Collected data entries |
= = = = =
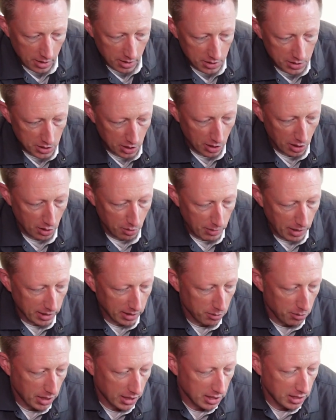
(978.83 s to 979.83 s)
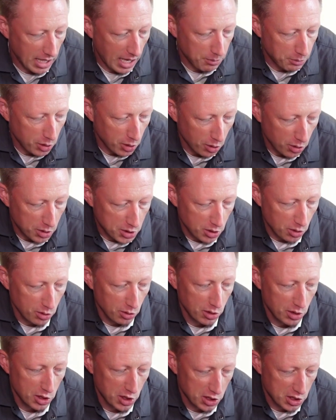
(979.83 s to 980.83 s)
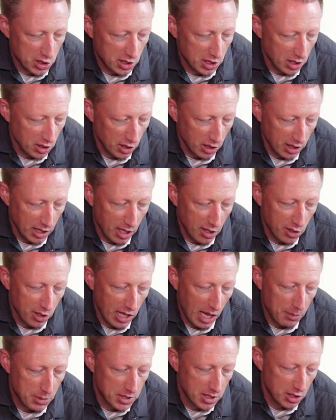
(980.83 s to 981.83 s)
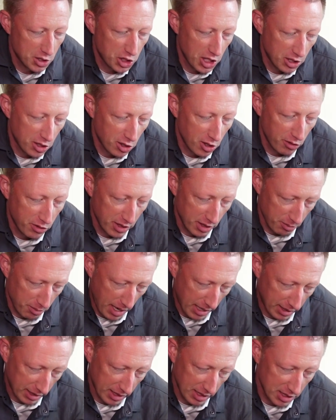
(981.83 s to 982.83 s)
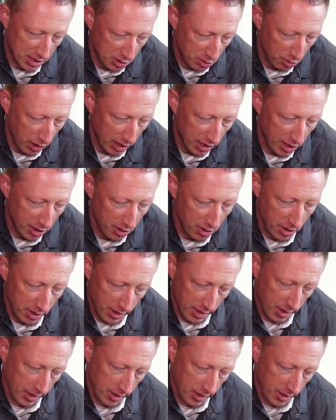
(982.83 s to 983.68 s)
So magnet mic adapter. So it just the opposite gender of the magnet is right here.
= = = = =
Prompt |
Retype the records verbatim, excluding each image they hold.

Answer to this exercise |
(978.83 s to 979.83 s)
(979.83 s to 980.83 s)
(980.83 s to 981.83 s)
(981.83 s to 982.83 s)
(982.83 s to 983.68 s)
So magnet mic adapter. So it just the opposite gender of the magnet is right here.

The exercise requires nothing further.